1H NMR spectra (Figures 4) of compounds 4 and 5 are almost identical; the only difference is nonequivalence of chemical shifts of 3-phenyl groups that is consistent to formation of azoxy-fragment. Reduction to amino group leads to dramatic displacement of nearly all signals in stronger field and appearance of signal of broad signal of amino group at 4.45 ppm (Figure 5). 31P NMR spectra (Figures 6-9) consist of two overlapping doublets of triplets for compound 5 and doublet of triplet for amine 6. Chemical shifts almost don’t change during reduction that is connected to relatively low effect of phenyl group substitution on phosphorus atom of phosphacoumarin system. Finally, HRMS confirmed elemental constitution of both compounds.

pharmaceutical-sciences-diazene-oxide

Figure 4: 1H NMR spectrum of 1,2-bis(4-(7-(diethylamino)-2-ethoxy-2-oxido-2H-benzo[e][1,2]oxaphosphinin-3-yl)phenyl)diazene oxide 5.

pharmaceutical-science-aminophenyl

Figure 5: 1H NMR spectrum of 7-(diethylamino)-2-ethoxy-3-(4-aminophenyl)-2H-benzo[e][1,2]oxaphosphinin-2-oxide 6.

pharmaceutical-science-NMR-spectrum

Figure 6: 31P NMR spectrum of 1,2-bis(4-(7-(diethylamino)-2-ethoxy-2-oxido-2H-benzo[e][1,2]oxaphosphinin-3-yl)phenyl)diazene oxide 5.

pharmaceutical-science-benzo

Figure 7: 13C{1H} NMR spectrum of 1,2-bis(4-(7-(diethylamino)-2-ethoxy-2-oxido-2H-benzo[e][1,2]oxaphosphinin-3-yl)phenyl)diazene oxide 5.

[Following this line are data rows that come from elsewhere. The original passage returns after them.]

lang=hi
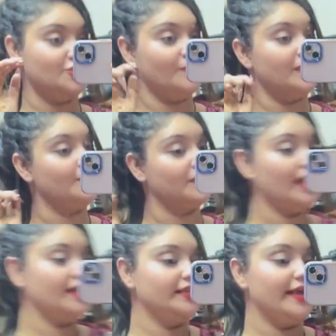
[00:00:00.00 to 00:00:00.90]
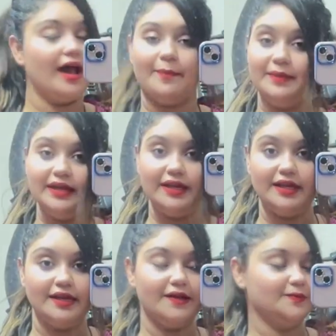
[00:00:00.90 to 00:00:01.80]
तो मैंने बता ही दिया आप भी ले
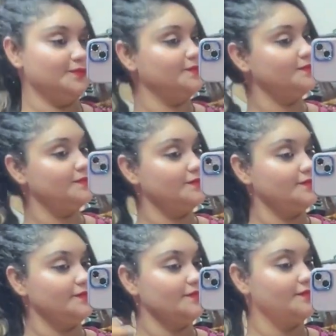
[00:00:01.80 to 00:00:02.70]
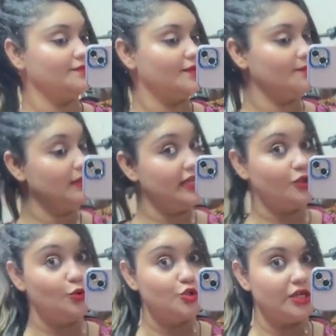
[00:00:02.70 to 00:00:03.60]
लेना भैया
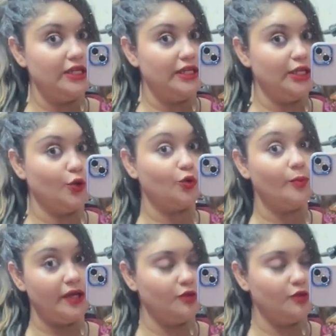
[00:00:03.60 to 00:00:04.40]
दूज के लिए लेना हो तो भैया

pharmaceutical-science-ethoxy

Figure 8: 13C {1H} NMR spectrum of 7-(diethylamino)-2-ethoxy-3-(4-aminophenyl)-2H-benzo[e][1,2]oxaphosphinin-2-oxide 6.

pharmaceutical-science-NMR-spectrum

Figure 9: 31P NMR spectrum of 7-(diethylamino)-2-ethoxy-3-(4-aminophenyl)-2H-benzo[e][1,2]oxaphosphinin-2-oxide 6.

Conclusion

New efficient method of 3-aryl phospacoumarins preparation starting from corresponding salicylic aldehydes and benzyl phosphonates was described. It allowed us to synthesize 7-(diethylamino)-2-ethoxy-3-(4-nitrophenyl)-2H-benzo[e] [1,2] oxaphosphinin-2-oxide with moderate yield and high purity. Proposed approach can be extended in future to preparation of biologically active phosphacoumarins. Additionally, reduction of nitro group led to formation of 7-(diethylamino)-2-ethoxy-3-(4- aminophenyl)-2H-benzo[e] [1,2] oxaphosphinin-2-oxide that can be proposed as potential fluorescent label [13].

Experimental

Solvents were purified by conventional methods before use. 4-(Diethylamino)salicylaldehyde (Alfa Aesar, 99%), 4-nitrobenzyl bromide (Sigma Aldrich, 98%), triethylphosphite (Sigma Aldrich, 98%), piperidine (Alfa Aesar, 99%), zinc (Sigma Aldrich, dust <10 μm, ≥ 98%), ammonium chloride (Sigma Aldrich, ≥99.5%), tin(II) chloride dihydrate (Alfa Aesar, 98%), triethylamine (Sigma Aldrich, ≥ 99.5%) and 2-bromopropionyl bromide (Alfa Aesar, 97%) were used as received. Diethyl 4-nitrobenzylphosphonate 2 was synthesized according to the literature method [14] starting from triethylphosphite and 4-nitrobenzyl bromide.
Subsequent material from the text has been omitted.